* _Exercise_:
Write each entry again exactly as shown, but without the images it holds.

Collected data entries:
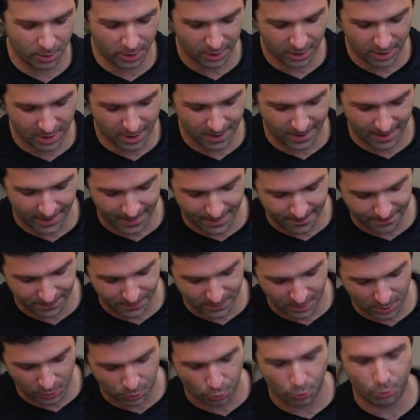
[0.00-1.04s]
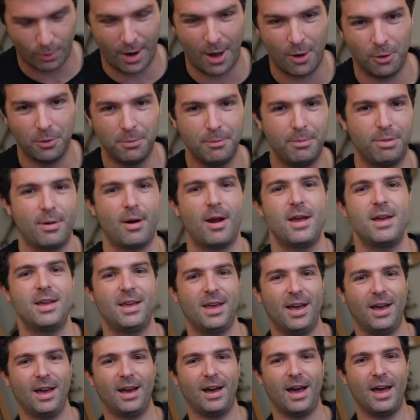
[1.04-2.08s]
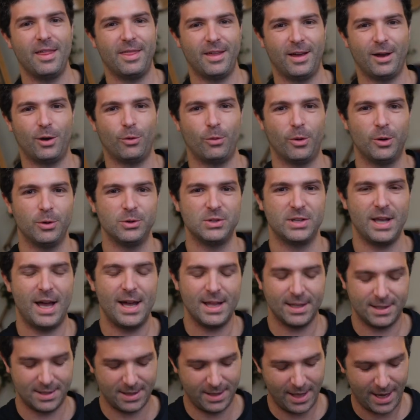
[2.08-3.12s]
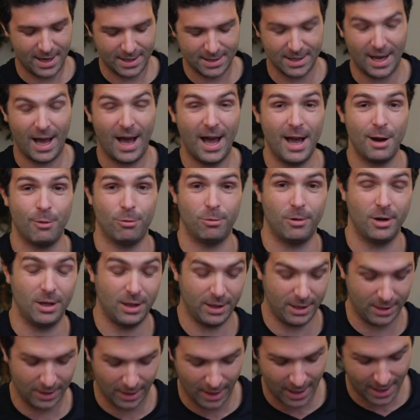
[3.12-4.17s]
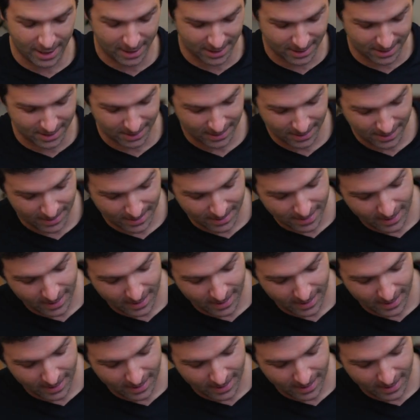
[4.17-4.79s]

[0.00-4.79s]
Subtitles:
really groundbreaking, I think, rosettes that I really like.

* _Exercise response_:
[0.00-1.04s]
[1.04-2.08s]
[2.08-3.12s]
[3.12-4.17s]
[4.17-4.79s]

[0.00-4.79s]
Subtitles:
really groundbreaking, I think, rosettes that I really like.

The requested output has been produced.